***** EXERCISE MATERIAL
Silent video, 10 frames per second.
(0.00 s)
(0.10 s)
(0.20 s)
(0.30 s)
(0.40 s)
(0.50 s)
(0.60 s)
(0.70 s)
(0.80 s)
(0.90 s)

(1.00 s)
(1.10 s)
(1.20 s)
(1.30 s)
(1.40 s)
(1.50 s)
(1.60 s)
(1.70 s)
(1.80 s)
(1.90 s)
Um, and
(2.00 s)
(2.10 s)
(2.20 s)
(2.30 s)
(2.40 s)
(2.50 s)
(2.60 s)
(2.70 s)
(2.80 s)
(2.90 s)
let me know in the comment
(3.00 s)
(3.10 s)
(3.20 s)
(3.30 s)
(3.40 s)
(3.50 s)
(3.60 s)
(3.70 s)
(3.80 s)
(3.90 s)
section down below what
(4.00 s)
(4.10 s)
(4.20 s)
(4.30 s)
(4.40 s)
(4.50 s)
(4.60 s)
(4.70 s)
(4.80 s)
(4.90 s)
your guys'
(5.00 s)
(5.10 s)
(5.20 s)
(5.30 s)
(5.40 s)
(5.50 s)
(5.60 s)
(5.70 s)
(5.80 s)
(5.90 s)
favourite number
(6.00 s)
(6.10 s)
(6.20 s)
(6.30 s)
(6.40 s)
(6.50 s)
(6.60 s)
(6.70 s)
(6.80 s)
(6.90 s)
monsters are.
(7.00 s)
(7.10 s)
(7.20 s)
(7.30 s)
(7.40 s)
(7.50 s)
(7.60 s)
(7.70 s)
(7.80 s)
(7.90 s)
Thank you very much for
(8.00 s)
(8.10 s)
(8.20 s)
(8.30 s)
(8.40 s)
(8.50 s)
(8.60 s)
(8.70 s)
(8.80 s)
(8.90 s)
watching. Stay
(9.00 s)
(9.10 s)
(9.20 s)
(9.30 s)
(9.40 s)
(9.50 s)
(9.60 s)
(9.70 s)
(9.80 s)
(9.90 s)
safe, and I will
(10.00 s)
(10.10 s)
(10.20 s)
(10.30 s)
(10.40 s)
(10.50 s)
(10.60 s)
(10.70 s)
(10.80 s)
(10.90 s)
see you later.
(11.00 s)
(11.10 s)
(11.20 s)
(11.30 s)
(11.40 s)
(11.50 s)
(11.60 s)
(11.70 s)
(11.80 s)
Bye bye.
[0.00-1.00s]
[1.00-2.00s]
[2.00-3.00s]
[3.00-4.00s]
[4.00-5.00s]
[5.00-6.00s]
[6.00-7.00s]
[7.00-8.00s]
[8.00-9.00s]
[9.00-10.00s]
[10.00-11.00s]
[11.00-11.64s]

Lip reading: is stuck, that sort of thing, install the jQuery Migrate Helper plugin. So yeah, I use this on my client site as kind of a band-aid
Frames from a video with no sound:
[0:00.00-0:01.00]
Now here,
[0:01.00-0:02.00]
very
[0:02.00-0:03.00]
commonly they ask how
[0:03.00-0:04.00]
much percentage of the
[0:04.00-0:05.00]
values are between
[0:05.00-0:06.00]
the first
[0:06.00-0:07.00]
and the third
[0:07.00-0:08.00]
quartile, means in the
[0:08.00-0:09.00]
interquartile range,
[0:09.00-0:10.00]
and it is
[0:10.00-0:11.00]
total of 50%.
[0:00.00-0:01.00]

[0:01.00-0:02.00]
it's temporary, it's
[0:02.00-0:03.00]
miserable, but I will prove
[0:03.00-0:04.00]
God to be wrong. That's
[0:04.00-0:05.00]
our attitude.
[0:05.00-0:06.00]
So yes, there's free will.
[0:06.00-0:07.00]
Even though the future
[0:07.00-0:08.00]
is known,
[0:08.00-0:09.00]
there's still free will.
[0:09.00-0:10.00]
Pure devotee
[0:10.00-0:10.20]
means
**********
**TASK GOAL:**
Reproduce all lines from the records above that include the word "video".

**REPLY TO THE TASK:**
Silent video, 10 frames per second.
Frames from a video with no sound:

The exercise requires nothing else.